:: Task prompt ::
For the data below, transcribe the part that opens with the line containing "[00:00:02.00 to 00:00:03.00]" and closes with the line containing "Word for word: I", exactly and with no pictures.

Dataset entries
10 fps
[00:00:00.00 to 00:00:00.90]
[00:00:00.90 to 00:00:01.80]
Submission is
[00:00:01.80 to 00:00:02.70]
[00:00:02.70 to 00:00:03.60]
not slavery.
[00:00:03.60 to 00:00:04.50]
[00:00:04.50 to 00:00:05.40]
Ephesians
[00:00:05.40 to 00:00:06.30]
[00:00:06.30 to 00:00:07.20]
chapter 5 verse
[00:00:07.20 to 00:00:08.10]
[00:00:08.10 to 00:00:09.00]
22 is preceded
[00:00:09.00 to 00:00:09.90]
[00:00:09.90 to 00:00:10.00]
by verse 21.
---
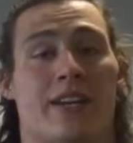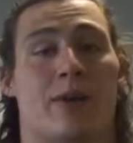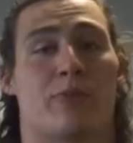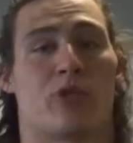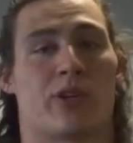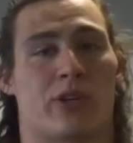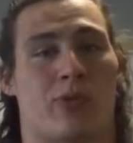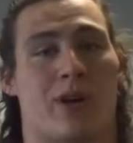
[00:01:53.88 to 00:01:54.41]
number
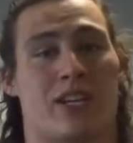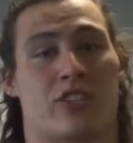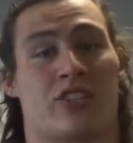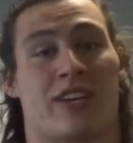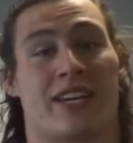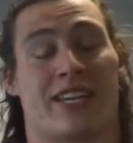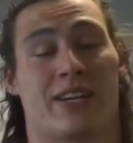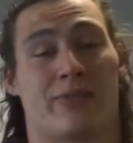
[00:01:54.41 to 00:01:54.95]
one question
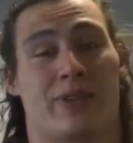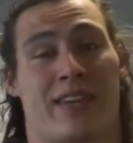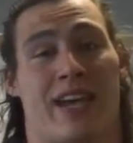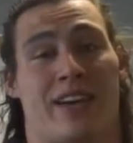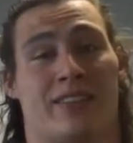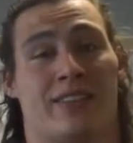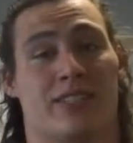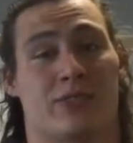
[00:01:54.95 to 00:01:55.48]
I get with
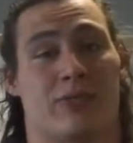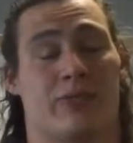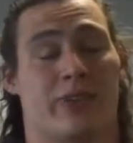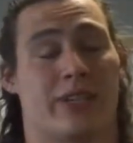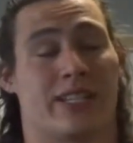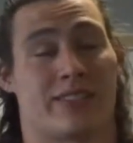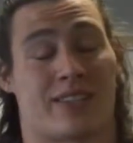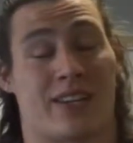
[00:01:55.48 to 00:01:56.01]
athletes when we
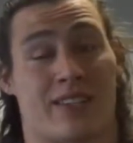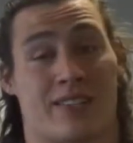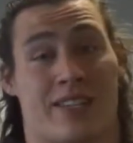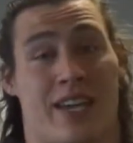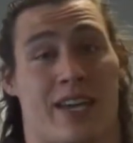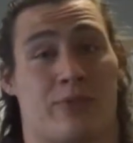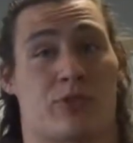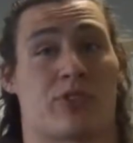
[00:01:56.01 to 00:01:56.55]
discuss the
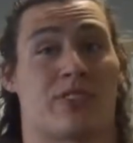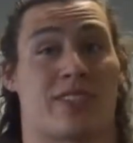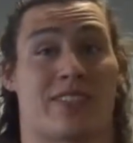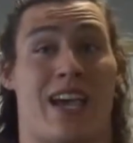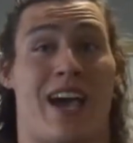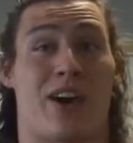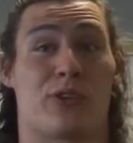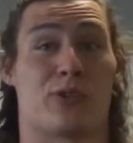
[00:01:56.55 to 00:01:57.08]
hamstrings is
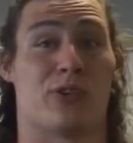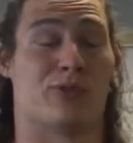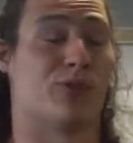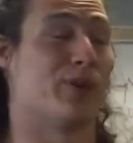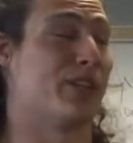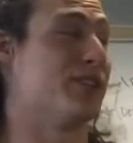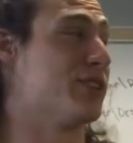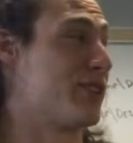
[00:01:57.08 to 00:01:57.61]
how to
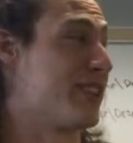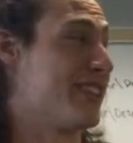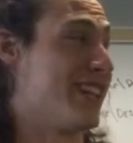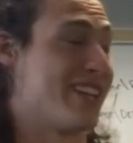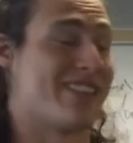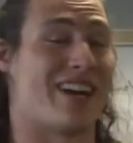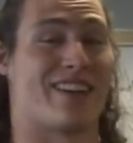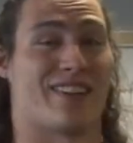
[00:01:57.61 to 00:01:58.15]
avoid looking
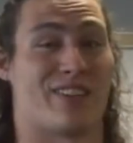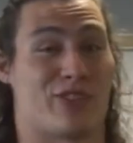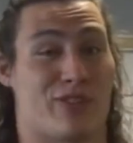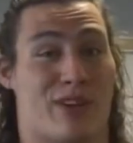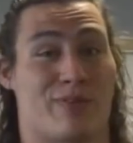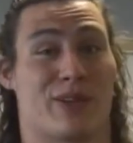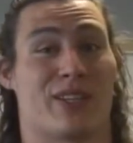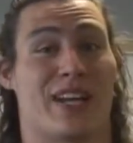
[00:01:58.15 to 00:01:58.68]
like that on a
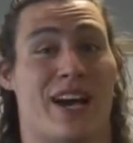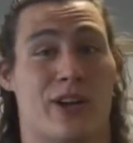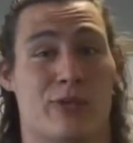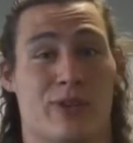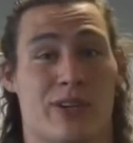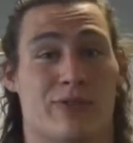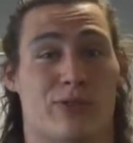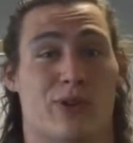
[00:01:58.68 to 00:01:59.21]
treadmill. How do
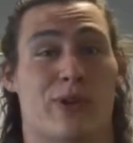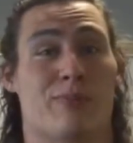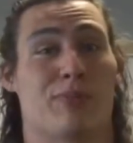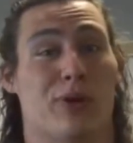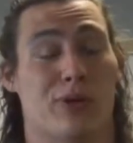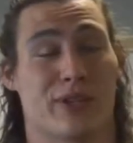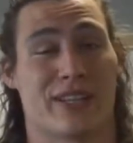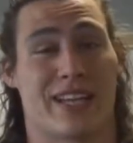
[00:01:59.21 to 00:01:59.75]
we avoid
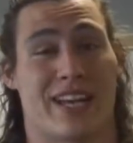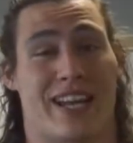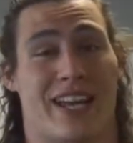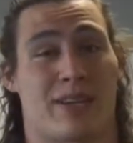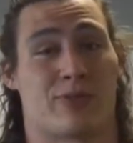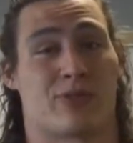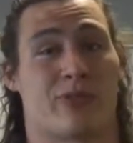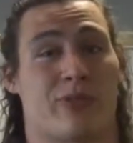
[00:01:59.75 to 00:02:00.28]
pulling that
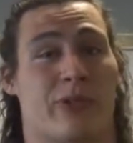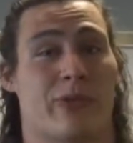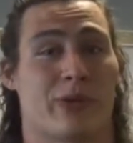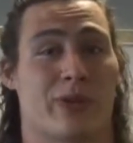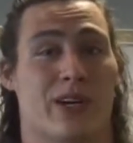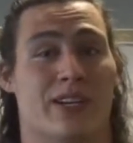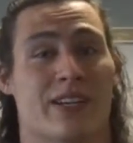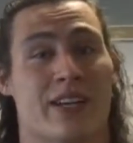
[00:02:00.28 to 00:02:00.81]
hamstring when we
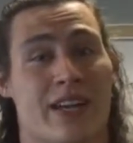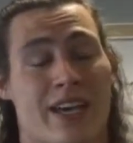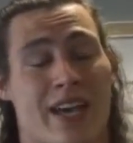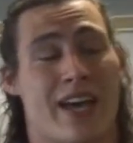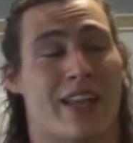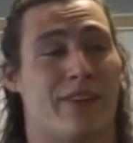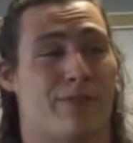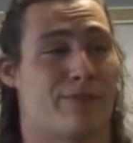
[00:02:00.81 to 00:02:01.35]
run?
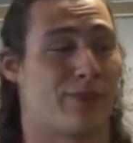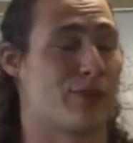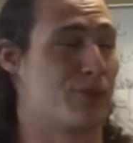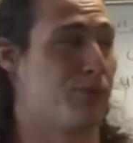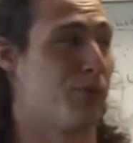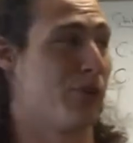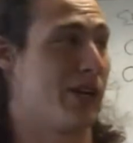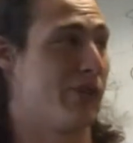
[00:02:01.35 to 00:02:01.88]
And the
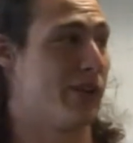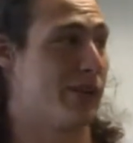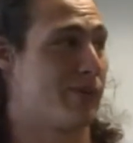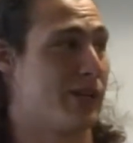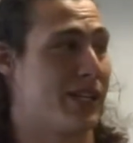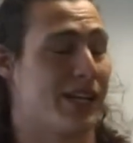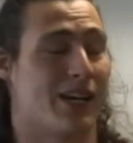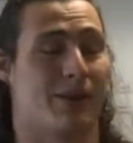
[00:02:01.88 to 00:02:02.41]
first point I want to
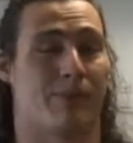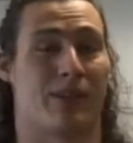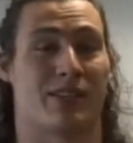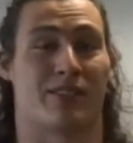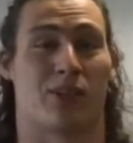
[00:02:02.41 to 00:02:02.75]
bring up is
* * *
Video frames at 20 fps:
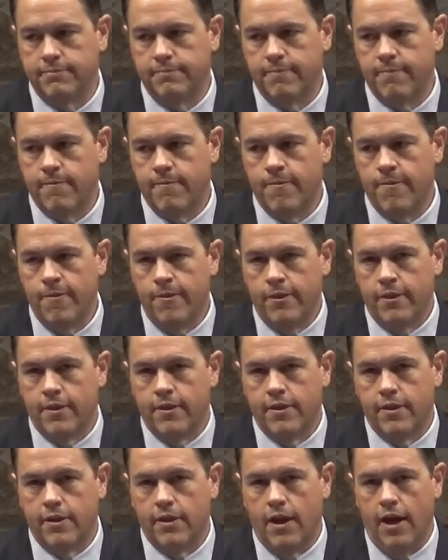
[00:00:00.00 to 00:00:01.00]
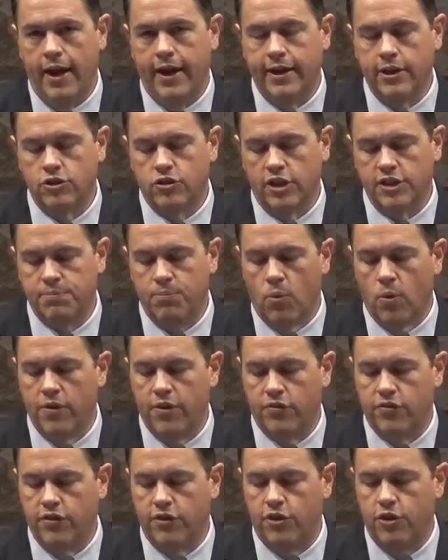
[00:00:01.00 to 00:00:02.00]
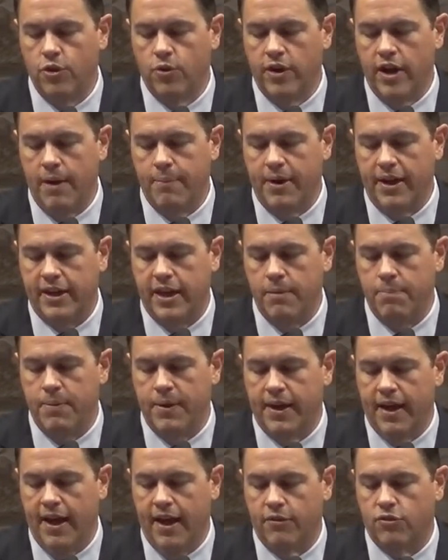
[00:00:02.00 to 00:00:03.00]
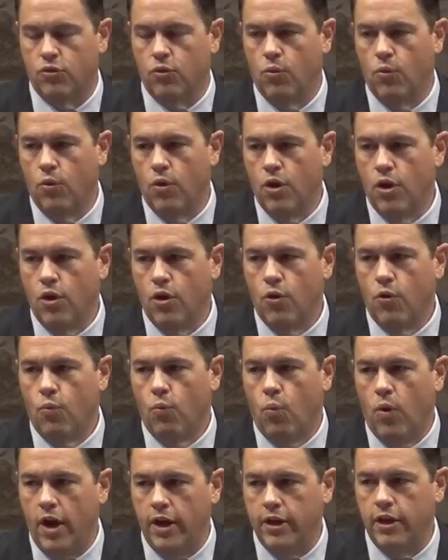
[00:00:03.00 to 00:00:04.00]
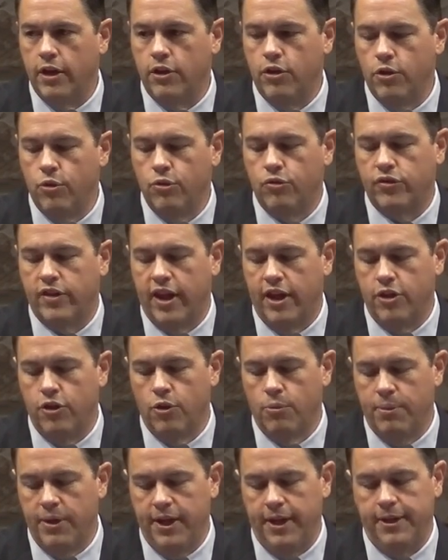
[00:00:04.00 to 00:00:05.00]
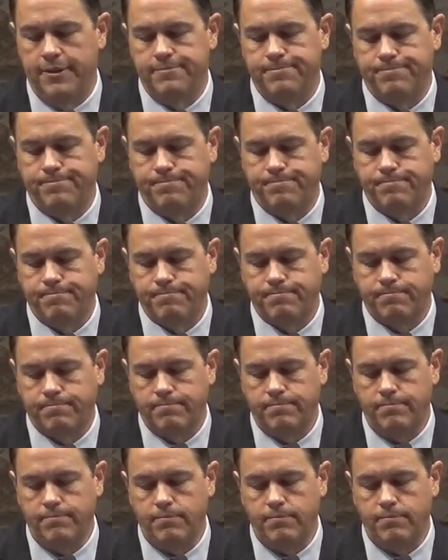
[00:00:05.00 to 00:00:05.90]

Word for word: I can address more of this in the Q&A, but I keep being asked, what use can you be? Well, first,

:: Response area ::
[00:00:02.00 to 00:00:03.00]
[00:00:03.00 to 00:00:04.00]
[00:00:04.00 to 00:00:05.00]
[00:00:05.00 to 00:00:05.90]

Word for word: I can address more of this in the Q&A, but I keep being asked, what use can you be? Well, first,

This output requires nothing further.